Pirate Unit: Day 1

posted May 14, 2015, 2:59 PM by Kevin Roughton
I end my year with a unit on pirates. To me it is the perfect bridge between 7th grade world history and the coming 8th grade U.S. history for my kids. Also, pirates are naturally engaging to kids which is very helpful as the year winds down! We started today and I was very quickly reminded why I love it so much. Even if this were the only activity you did I'd say it is well worth it.

Today we used inference to determine the history of a mysteriously discovered skeleton. I have not at any point yet told my students that this unit is about pirates. All the know is that it is about the beginnings of the United States.  I introduce this particular activity as the culmination of all they have learned this year. They will have to use both the skills they've picked up and the content they've learned in order to figure it out correctly. So, here it is in all of it's Common Core ready glory!


I read through the set up with them and then set them to work. With my on-level kids we did the first question together. I wanted them to see how deeply we could answer the question based on the information given. They noted quickly that he was likely from Italy since he had a coin with Latin writing. One girl said he was likely from Spain because she imagined the painting of the girl in the red dress as something a Spanish princess would wear. I asked what language he wrote in and they quickly noted English leading more than one to note he was likely European and probably from England. I then asked (you know, just to mess with them a little...) "could he be from China?" One girl emphatically yelled "NO!" while a bunch said yes. I explained that he could be a Chinese sailor from an English ship or perhaps he had just stolen the two English documents. I wanted to make the point that our inferences aren't perfect. I wanted to encourage them to make a guess even if they weren't sure.

With my honors kids I just let them go nuts. They tend to find those little clues on their own and this time was no different.

I walked around as they worked on the rest and I kept mentioning to individual students little bits they may have missed. Their questions showed me they were really interested in getting this right. I had questions like "what other things were found there?" "What religion do people follow in Canada?" "It was Rome that first spoke Latin, right?" "Columbus was the one who crashed his ship right? But wait, he lived didn't he?" These are connections from literally months ago that these kids were putting together.
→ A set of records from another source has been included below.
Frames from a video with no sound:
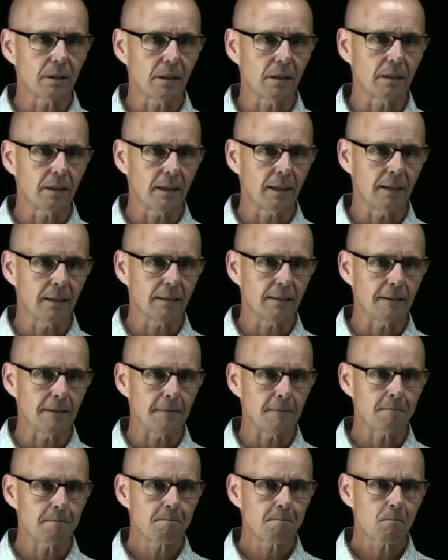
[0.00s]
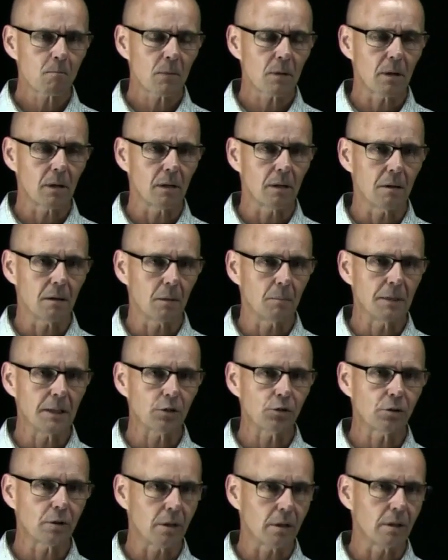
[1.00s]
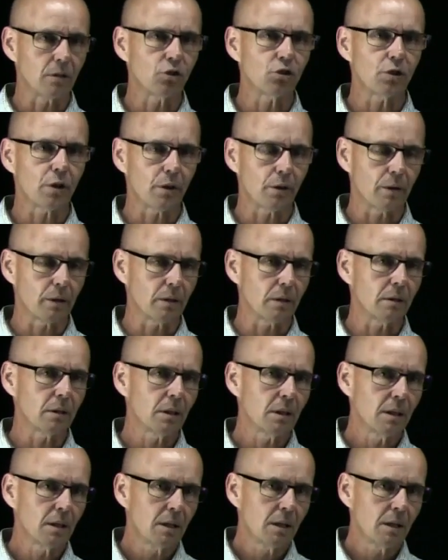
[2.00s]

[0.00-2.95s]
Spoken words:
and I'll be interested in sharing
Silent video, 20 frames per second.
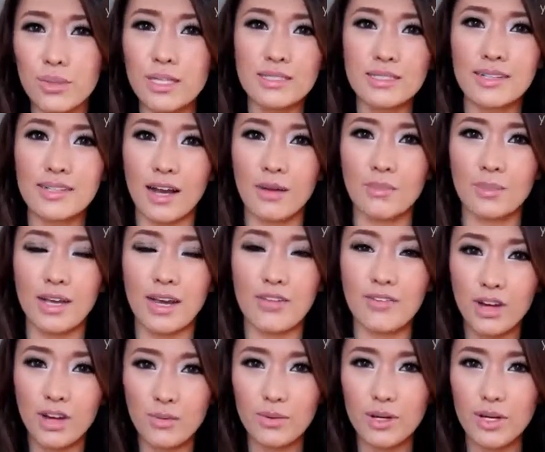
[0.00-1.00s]
Please tell me. If
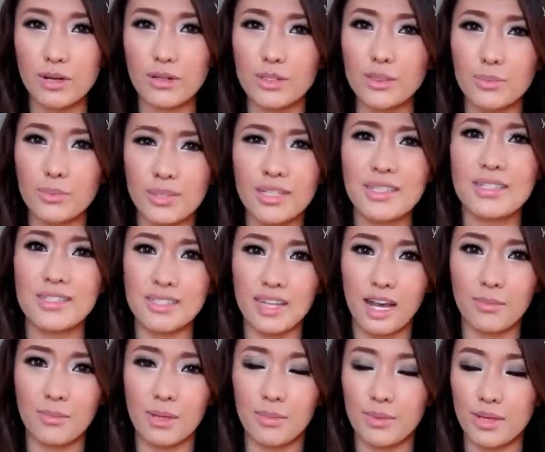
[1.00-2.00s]
anyone knows, please
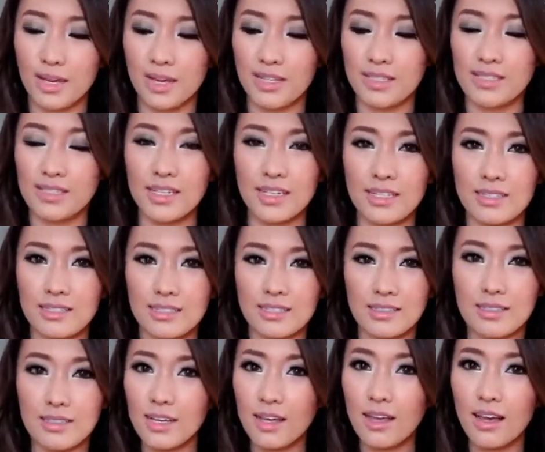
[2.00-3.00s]
tell me, because it's
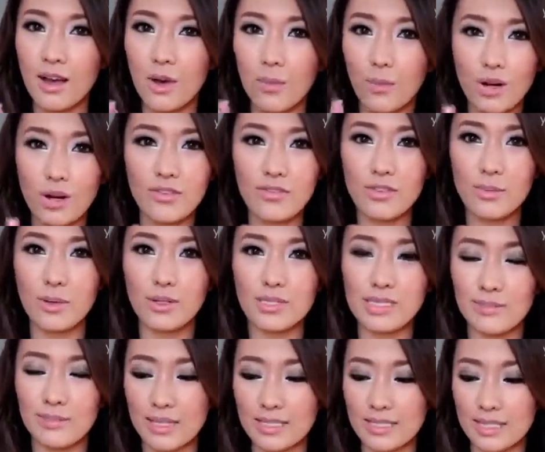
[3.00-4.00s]
one of the
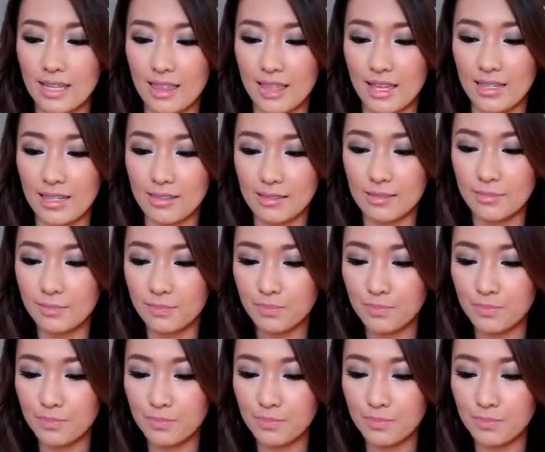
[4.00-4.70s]
most amazing things.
It was awesome.

I had one student speak to me after class asking if his history was correct. I told him that his conclusions certainly followed from the evidence but that I wouldn't reveal if it was right or wrong until tomorrow. He literally pumped his fist and loudly exclaimed "yes!" with great pride.
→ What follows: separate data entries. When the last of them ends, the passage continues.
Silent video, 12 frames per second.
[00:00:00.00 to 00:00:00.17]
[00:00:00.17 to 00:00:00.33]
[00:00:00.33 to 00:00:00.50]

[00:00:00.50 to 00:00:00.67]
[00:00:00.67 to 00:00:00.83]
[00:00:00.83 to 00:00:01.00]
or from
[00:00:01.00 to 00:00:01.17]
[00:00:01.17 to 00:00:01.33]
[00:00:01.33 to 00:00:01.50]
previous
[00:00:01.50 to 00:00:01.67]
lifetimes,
What I love about this activity is that it really shows what my kids have learned over the year. After doing it today I'm seriously considering trying to make a similar activity for every unit of the year. I'm not sure what they would look like but I can't think of a better assessment of their learning than giving them a bunch of artifacts and asking them to complete the story based on what they've learned. It is a mixture of skills and content that nothing (not even the buzzwordy DBQs!) can match.

I can't wait to blow them away tomorrow. Too bad we have shortened periods!


On an aside, when I first built this unit 5 years ago I was told by many teachers that I was a terrible person for doing so. I was told that by even talking about pirates I was glorifying violence and terrorism. I was seriously taken aback. It was not at all the response I expected. It was, of course, an unfair characterization of what I teach but it still caused me to reflect. Should I ignore what I think is an important (and very interesting) historical topic because of its subject matter?  Obviously, I chose not to but it is something to be sensitive about depending on your community. I would note that if one teaches the pirate era as history and not as cartoon it becomes obvious that this was not a life to emulate or glorify. I don't feel that my unit does.

But dang it, I'm sorry, pirates are still cool.